====== RECORDS TO PROCESS

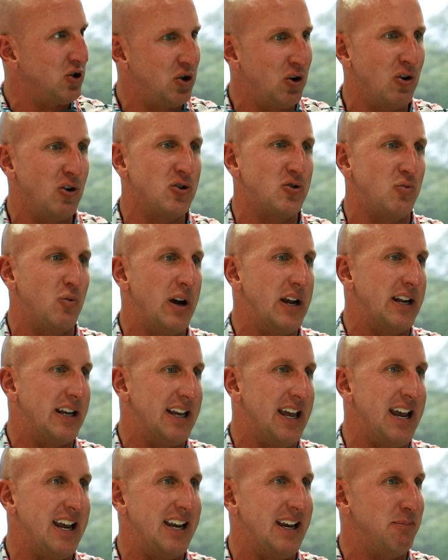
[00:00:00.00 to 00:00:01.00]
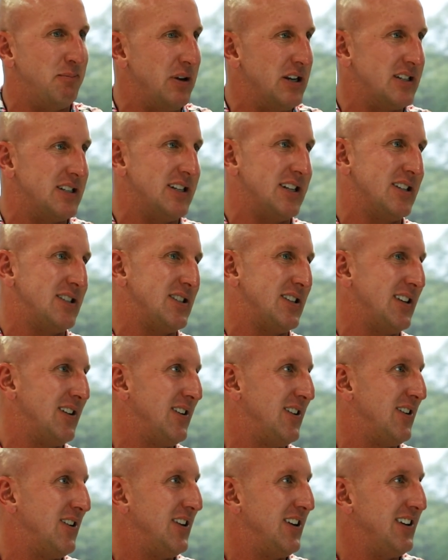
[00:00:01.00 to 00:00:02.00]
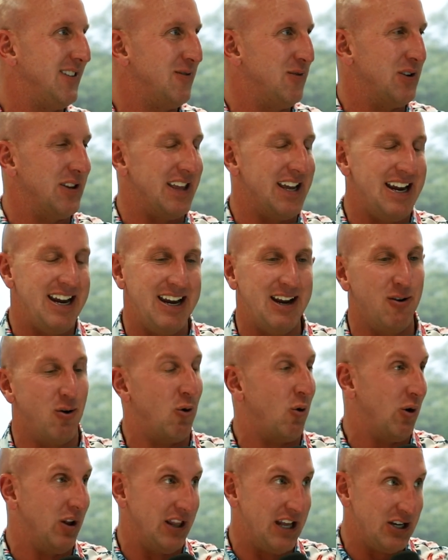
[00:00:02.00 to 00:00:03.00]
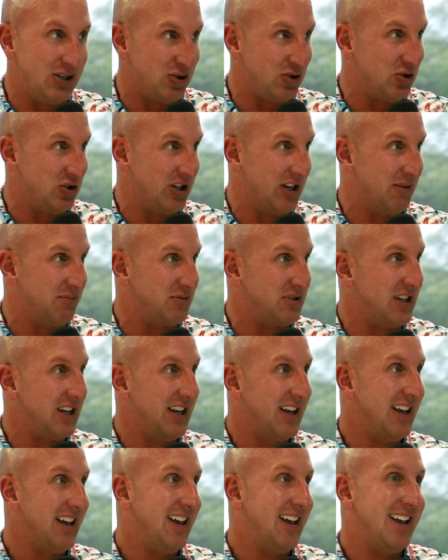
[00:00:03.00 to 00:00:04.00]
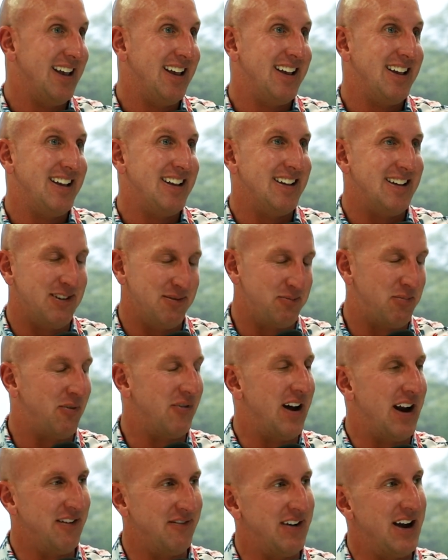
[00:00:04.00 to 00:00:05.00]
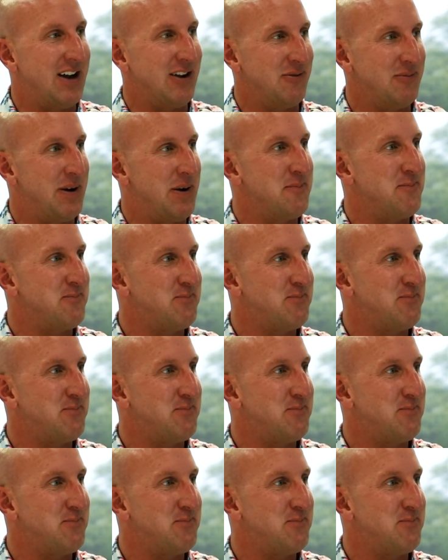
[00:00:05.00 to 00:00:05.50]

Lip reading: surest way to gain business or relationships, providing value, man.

============
====== RECORDS TO PROCESS

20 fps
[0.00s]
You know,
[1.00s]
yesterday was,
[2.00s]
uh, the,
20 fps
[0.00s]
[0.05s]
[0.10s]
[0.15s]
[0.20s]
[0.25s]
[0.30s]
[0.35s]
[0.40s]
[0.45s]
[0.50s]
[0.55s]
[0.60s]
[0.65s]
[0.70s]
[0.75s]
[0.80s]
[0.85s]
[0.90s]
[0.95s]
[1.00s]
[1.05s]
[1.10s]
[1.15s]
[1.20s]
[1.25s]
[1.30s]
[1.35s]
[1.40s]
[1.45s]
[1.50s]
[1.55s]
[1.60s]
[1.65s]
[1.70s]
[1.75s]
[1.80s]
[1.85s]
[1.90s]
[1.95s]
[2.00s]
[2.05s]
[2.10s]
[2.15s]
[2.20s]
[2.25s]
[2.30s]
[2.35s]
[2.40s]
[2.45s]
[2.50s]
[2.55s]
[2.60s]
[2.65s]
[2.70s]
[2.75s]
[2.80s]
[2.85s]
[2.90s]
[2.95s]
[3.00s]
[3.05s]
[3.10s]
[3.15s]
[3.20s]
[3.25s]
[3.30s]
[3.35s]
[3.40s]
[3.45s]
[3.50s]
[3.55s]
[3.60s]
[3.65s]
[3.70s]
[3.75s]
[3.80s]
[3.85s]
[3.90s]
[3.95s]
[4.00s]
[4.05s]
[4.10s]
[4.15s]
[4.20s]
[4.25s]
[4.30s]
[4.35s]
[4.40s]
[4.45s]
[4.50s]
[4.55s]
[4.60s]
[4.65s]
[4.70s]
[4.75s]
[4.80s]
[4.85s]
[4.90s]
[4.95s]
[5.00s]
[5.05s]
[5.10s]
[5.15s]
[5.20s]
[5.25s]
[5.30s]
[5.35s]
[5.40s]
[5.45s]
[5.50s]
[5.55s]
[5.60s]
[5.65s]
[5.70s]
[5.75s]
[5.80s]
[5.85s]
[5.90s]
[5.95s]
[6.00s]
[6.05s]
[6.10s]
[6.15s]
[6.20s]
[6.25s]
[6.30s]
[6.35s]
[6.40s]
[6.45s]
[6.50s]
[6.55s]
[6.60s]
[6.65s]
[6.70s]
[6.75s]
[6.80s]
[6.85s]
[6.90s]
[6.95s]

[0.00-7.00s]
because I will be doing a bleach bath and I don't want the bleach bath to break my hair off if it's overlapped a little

============

When you reach the line containing "[00:00:00.00 to 00:00:01.00]" in the entries above, begin restating word for word, and stop once the line containing "Lip reading: surest" has been given. Omit the pictures.

[00:00:00.00 to 00:00:01.00]
[00:00:01.00 to 00:00:02.00]
[00:00:02.00 to 00:00:03.00]
[00:00:03.00 to 00:00:04.00]
[00:00:04.00 to 00:00:05.00]
[00:00:05.00 to 00:00:05.50]

Lip reading: surest way to gain business or relationships, providing value, man.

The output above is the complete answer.